■ DATA PROVIDED:

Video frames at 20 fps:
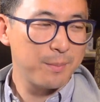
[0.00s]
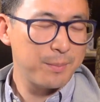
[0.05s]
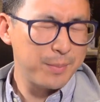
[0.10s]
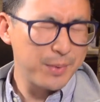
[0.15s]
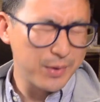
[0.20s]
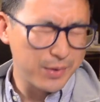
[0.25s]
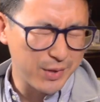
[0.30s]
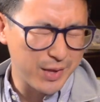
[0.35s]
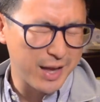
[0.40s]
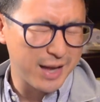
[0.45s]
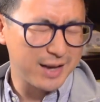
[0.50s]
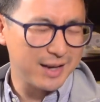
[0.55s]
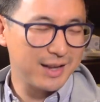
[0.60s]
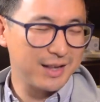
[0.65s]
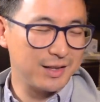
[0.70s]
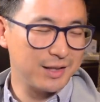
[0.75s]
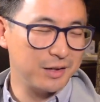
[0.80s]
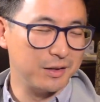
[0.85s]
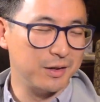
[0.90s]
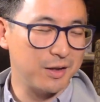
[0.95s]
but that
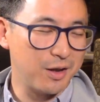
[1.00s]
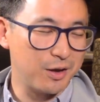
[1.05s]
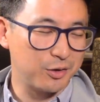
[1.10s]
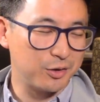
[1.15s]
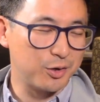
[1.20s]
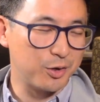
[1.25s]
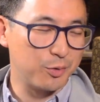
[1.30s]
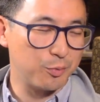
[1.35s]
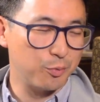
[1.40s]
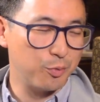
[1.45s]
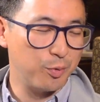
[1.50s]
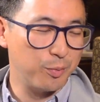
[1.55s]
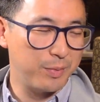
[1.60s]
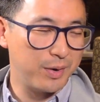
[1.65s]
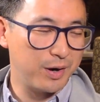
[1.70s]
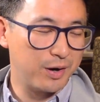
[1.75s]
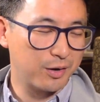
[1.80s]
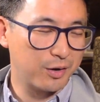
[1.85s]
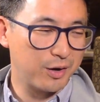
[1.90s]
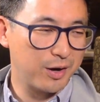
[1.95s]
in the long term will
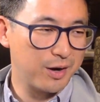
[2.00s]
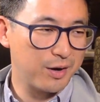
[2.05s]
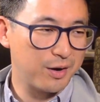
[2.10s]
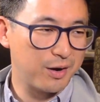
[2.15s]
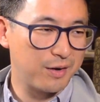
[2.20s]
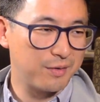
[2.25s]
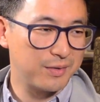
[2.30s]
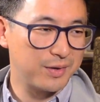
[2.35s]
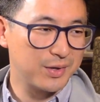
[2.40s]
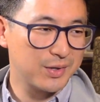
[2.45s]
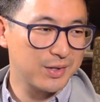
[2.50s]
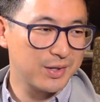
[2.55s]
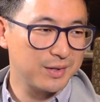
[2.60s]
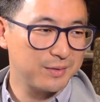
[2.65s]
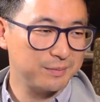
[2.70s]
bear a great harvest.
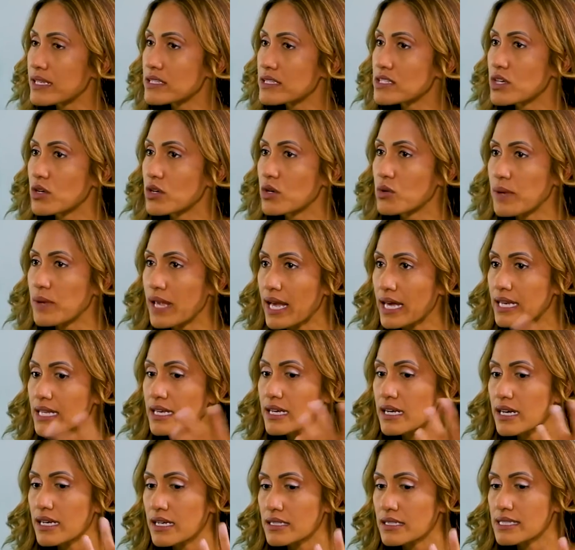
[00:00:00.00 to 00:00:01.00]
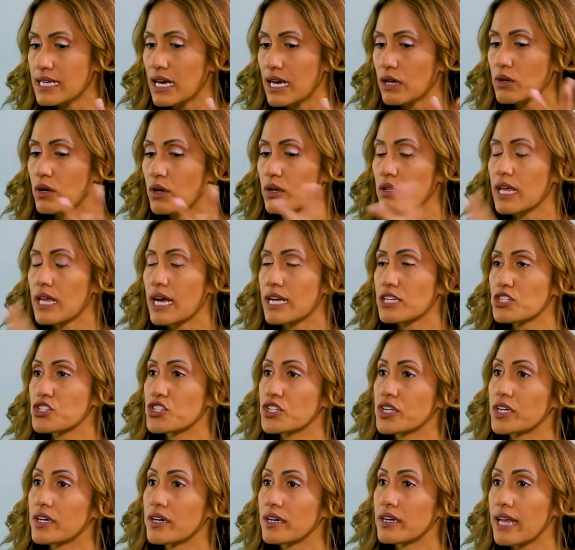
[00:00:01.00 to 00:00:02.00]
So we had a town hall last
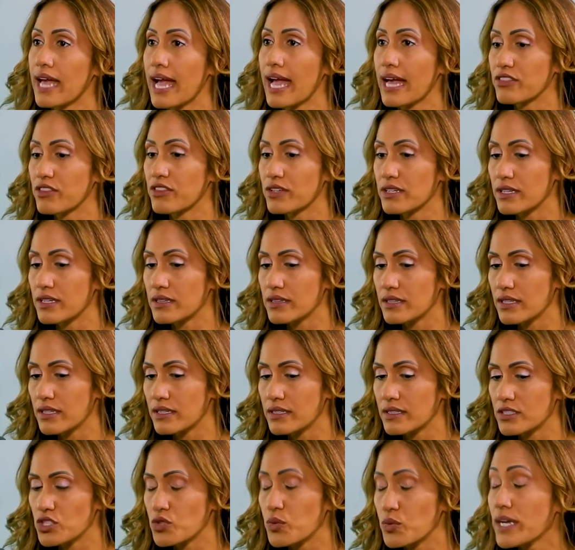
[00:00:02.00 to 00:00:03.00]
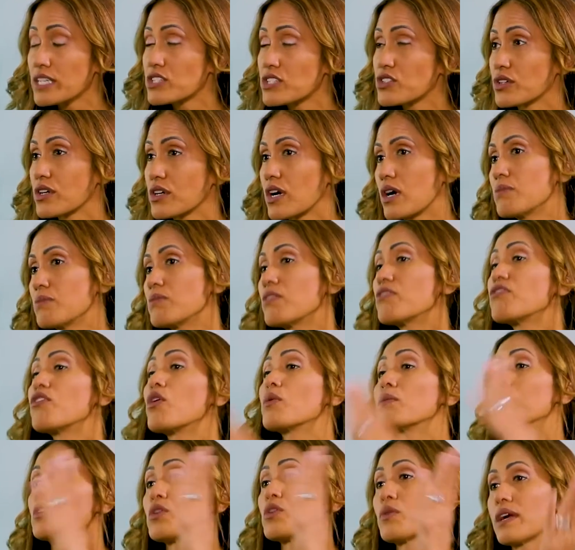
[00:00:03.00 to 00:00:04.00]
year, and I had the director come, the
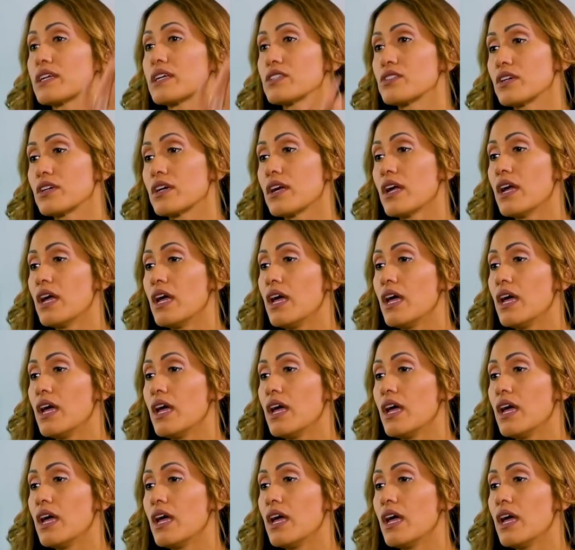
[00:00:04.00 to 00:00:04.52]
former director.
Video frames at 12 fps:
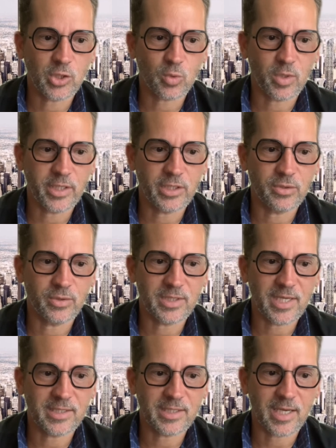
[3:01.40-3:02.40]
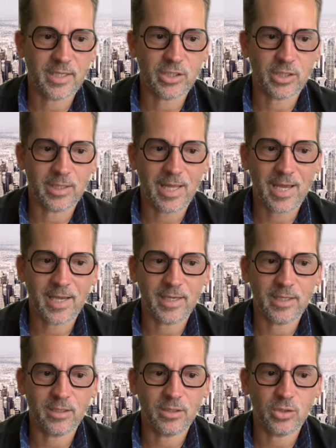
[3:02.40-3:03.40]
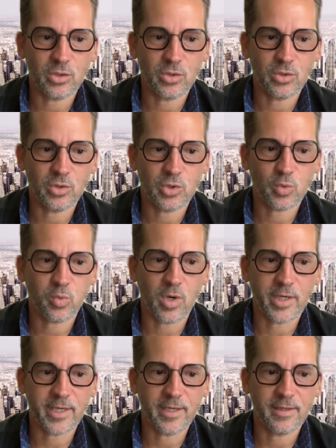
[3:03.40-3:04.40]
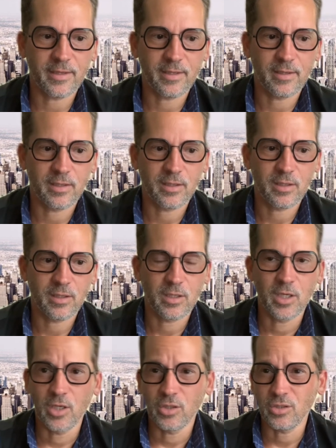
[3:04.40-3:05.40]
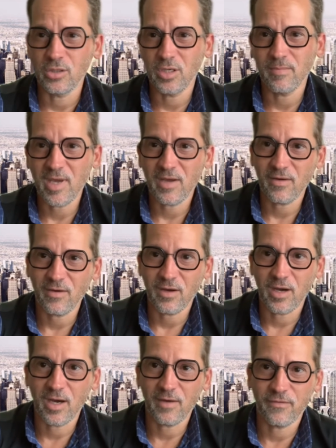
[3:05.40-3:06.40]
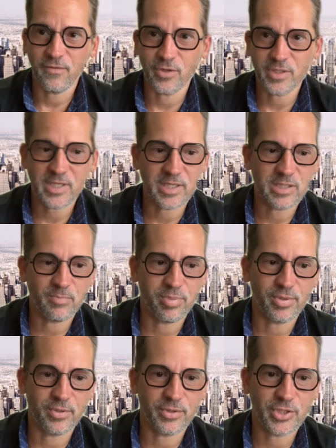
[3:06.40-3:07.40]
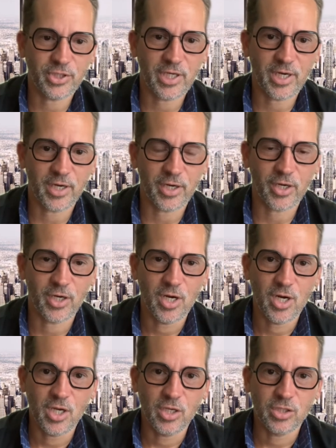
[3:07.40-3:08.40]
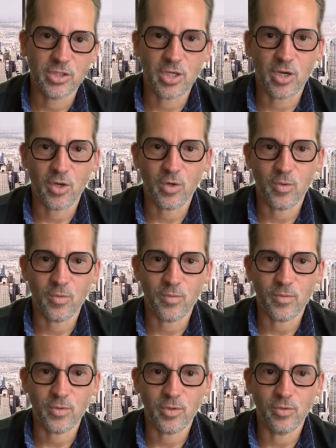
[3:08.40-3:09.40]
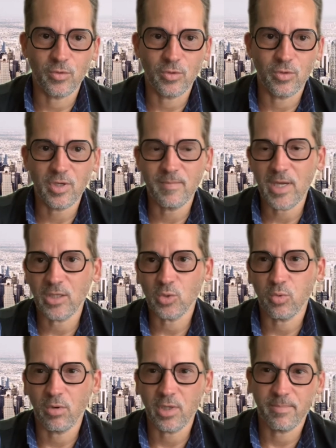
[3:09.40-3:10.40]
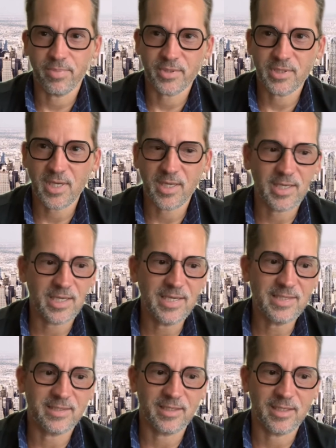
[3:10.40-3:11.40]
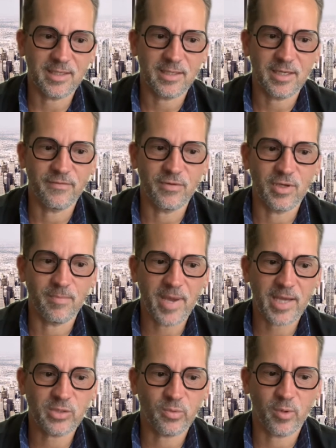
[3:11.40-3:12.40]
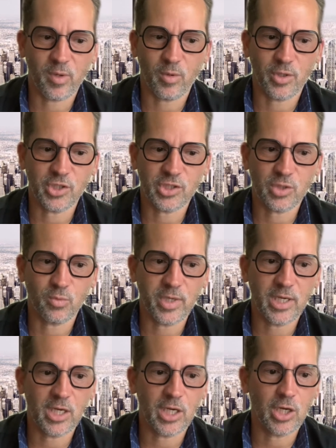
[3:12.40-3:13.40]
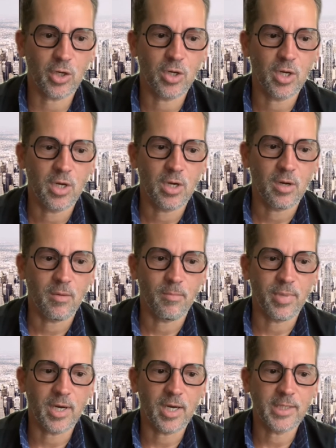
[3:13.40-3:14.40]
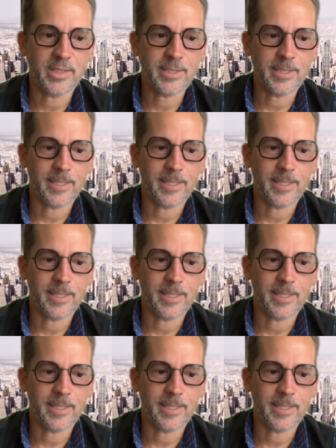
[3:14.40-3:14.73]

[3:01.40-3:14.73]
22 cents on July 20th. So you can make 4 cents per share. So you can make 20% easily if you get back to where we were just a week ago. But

■ AIM OF THE TASK: What is needed here is each line above set down word for word, minus the images.

■ SOLUTION TO THE PROBLEM:
Video frames at 20 fps:
[0.00s]
[0.05s]
[0.10s]
[0.15s]
[0.20s]
[0.25s]
[0.30s]
[0.35s]
[0.40s]
[0.45s]
[0.50s]
[0.55s]
[0.60s]
[0.65s]
[0.70s]
[0.75s]
[0.80s]
[0.85s]
[0.90s]
[0.95s]
but that
[1.00s]
[1.05s]
[1.10s]
[1.15s]
[1.20s]
[1.25s]
[1.30s]
[1.35s]
[1.40s]
[1.45s]
[1.50s]
[1.55s]
[1.60s]
[1.65s]
[1.70s]
[1.75s]
[1.80s]
[1.85s]
[1.90s]
[1.95s]
in the long term will
[2.00s]
[2.05s]
[2.10s]
[2.15s]
[2.20s]
[2.25s]
[2.30s]
[2.35s]
[2.40s]
[2.45s]
[2.50s]
[2.55s]
[2.60s]
[2.65s]
[2.70s]
bear a great harvest.
[00:00:00.00 to 00:00:01.00]
[00:00:01.00 to 00:00:02.00]
So we had a town hall last
[00:00:02.00 to 00:00:03.00]
[00:00:03.00 to 00:00:04.00]
year, and I had the director come, the
[00:00:04.00 to 00:00:04.52]
former director.
Video frames at 12 fps:
[3:01.40-3:02.40]
[3:02.40-3:03.40]
[3:03.40-3:04.40]
[3:04.40-3:05.40]
[3:05.40-3:06.40]
[3:06.40-3:07.40]
[3:07.40-3:08.40]
[3:08.40-3:09.40]
[3:09.40-3:10.40]
[3:10.40-3:11.40]
[3:11.40-3:12.40]
[3:12.40-3:13.40]
[3:13.40-3:14.40]
[3:14.40-3:14.73]

[3:01.40-3:14.73]
22 cents on July 20th. So you can make 4 cents per share. So you can make 20% easily if you get back to where we were just a week ago. But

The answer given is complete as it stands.